Écolos not dead

La croisade du triton crêté

Commis à quatre mains par le sociologue Fabien Hein et l’éditeur du Passager Clandestin Dom Blake, Écopunk narre par le menu l’esprit DIY punk. Entre le reflux du Flower Power des années 70 et l’accouchement altermondialiste du contre-sommet de Seattle au tournant du siècle, le DIY n’a cessé d’explorer et de modéliser des formes de vie et de contestation tendues vers la réconciliation entre l’humain et son environnement. On y croisera quelques figures tutélaires bien connues des milieux décroissants et autres critiques du progrès industriel : Élisée Reclus, Günter Anders, Lewis Mumford, etc. La table des matières balaiera large : du véganisme au rejet de la bagnole (« arme de destruction massive » !) en passant par des actions d’éco-sabotage. Sentinelle sur un éternel qui-vive, l’écopunk a les nerfs à fleur de peau quand il constate le saccage de la planète et les usines à steak haché. Quelque chose en lui refuse les œillères, le panurgisme docile de ses contemporains. Alors, de l’Angleterre thatchérienne à la côte ouest américaine post-hippie, il prend acte et s’organise. Crass, Oi Polloi, Conflict : dès 1977, ils seront quelques groupes britanniques à poser les jalons d’une écologie radicale avant que la fièvre verte ne contamine les rives amerloques et d’autres latitudes.
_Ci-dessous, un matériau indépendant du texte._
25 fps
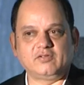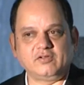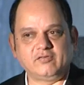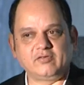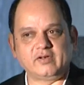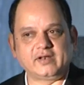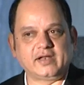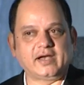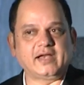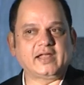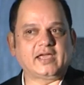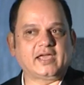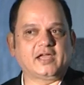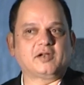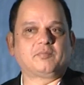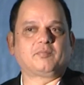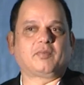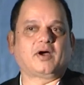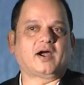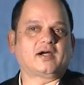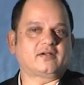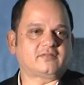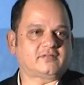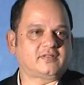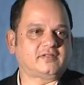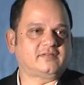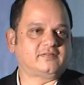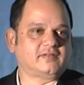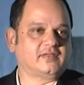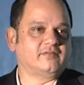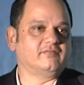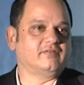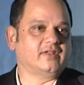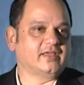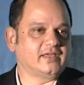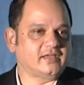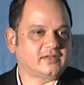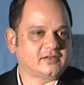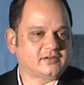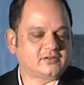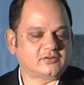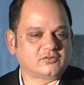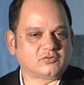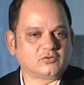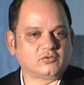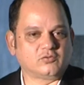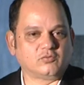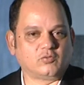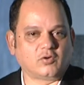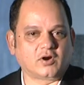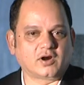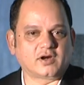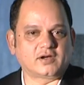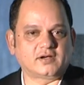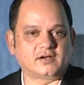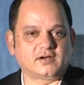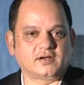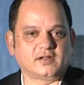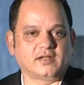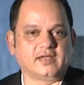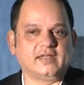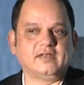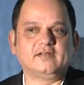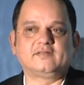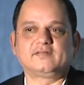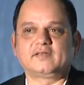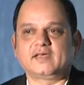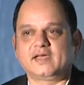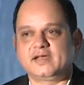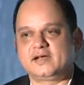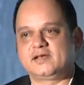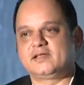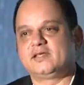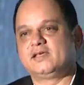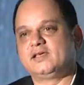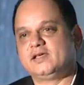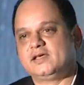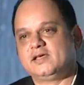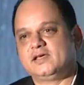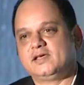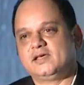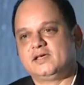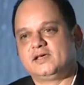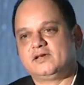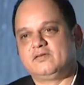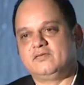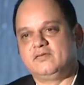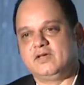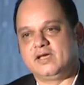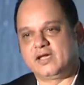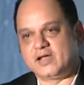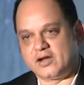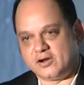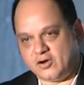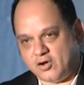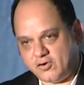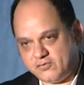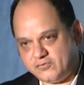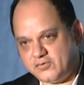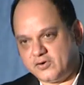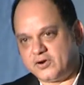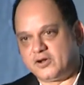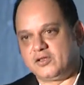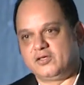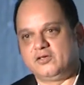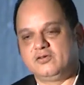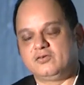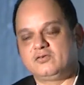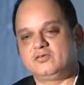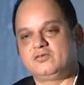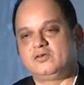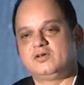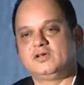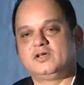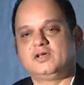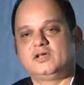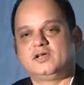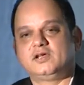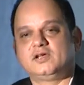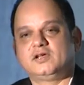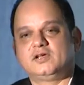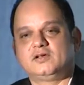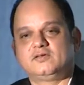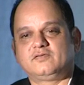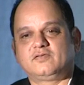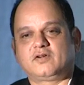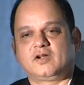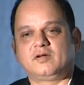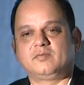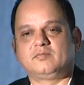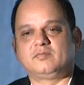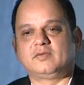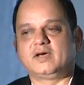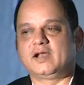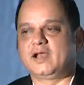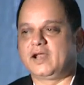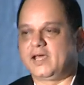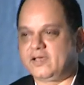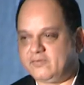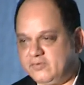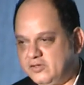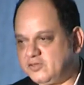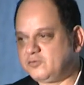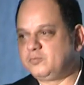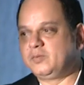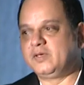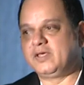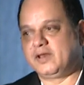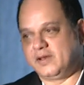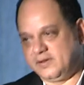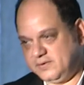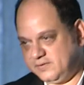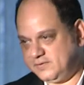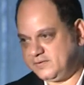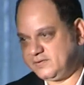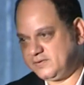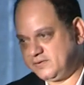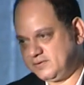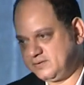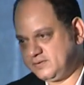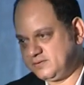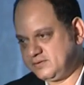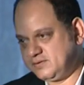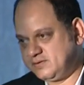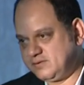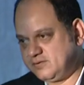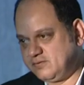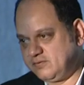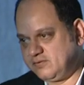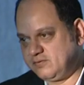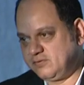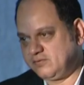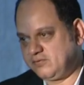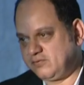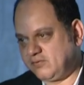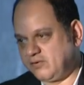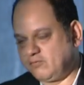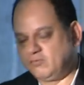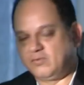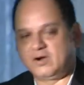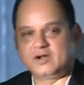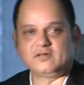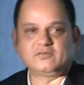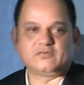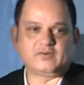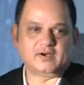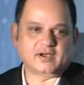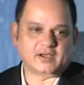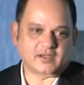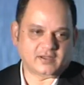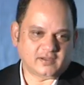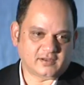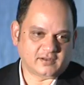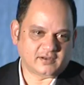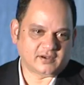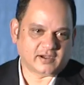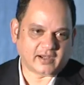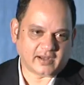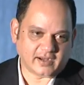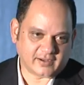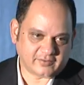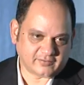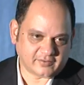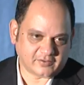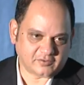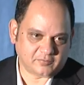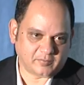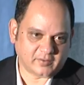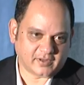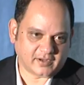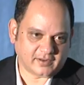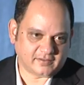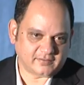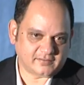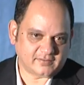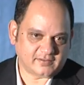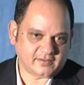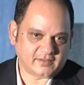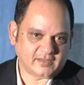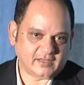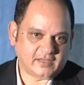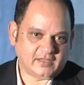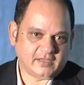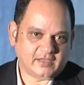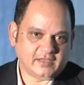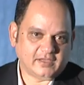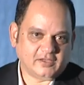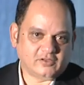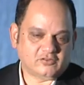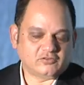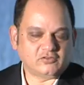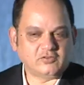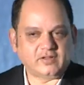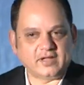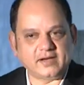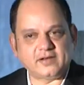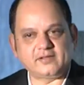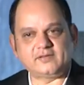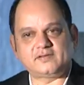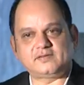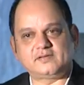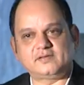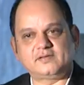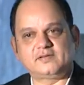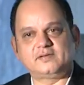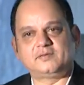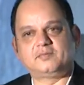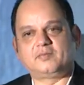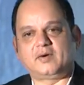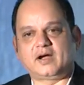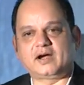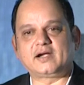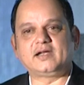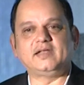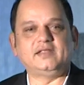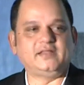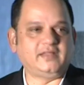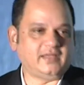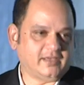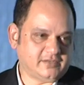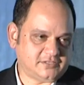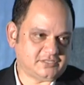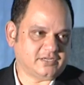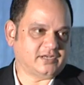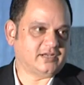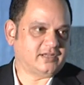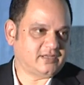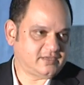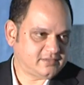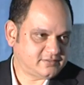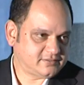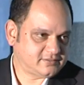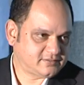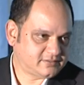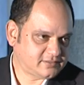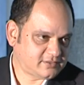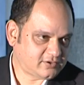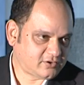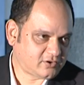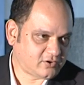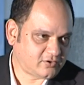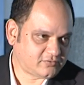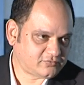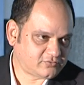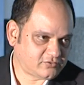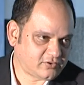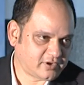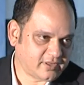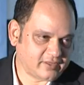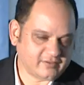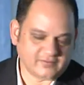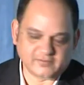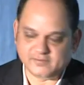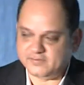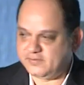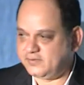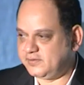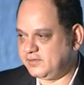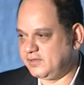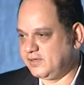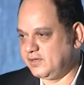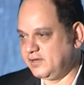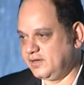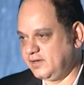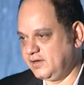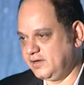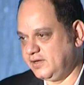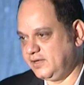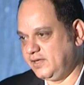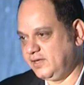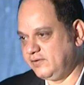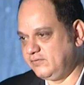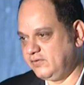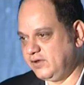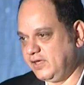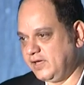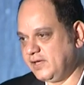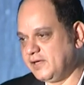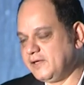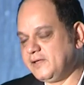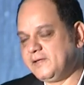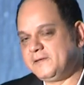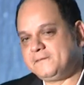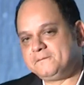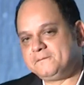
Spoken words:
we will dedicate part of this evening to what insight we can offer to you from a live experience, from one of our clients' experience. So that is partly the agenda of today's evening.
Ayant mis son nez dans la cuisine punk, l’anthropologue Dylan Clark aura ces mots : « Les punks pensent que la nourriture industrielle emplit les corps des normes, des logiques et de la pollution morale du capitalisme et de l’impérialisme […]. Un grand nombre de pratiques, dont le régime alimentaire n’est pas la moindre […] constituent une puissante critique du statu quo. » Antispécisme, véganisme : les nouveaux curseurs bousculent « l’anthropocentrisme hérité de la pensée de Descartes ». Reste que Hein et Blake font aussi œuvre d’esprit critique et n’hésitent pas à pointer les limites de ces nouveaux habitus alimentaires coincés entre « arguments compassionnels, hygiénistes et hédonistes » et une habile récupération par le système. Début des années 80, écloront sur le macadam anglais des manifs telles Stop the city (carnaval contre la guerre, l’oppression et la destruction) et, la décennie suivante, les roboratives Reclaim the streets, « en faveur de la marche, du vélo et des transports publics à bon marché ou gratuits, et contre les voitures, les routes et le système qui les imposent ». Autant de germes semés qui participeront à nourrir les Zad de ces dernières années.

Mais il est une leçon à retenir de l’ingéniosité punk tous azimuts : pessimisme ne rime pas toujours avec fatalisme. Les écossais Oi Polloi n’hésitent pas d’ailleurs à prévenir leur public : « Si vous ne faites pas partie de la solution, c’est que vous faites partie du problème. » Une menace à peine voilée pour rappeler qu’un des premiers carburants de l’effondrement écologique en cours se niche dans les douillets tréfonds de notre stupéfiante passivité.

Écopunk. Les punks, de la cause animale à l’écologie radicale, Fabien Hein et Dom Blake, Le Passager Clandestin, 2016.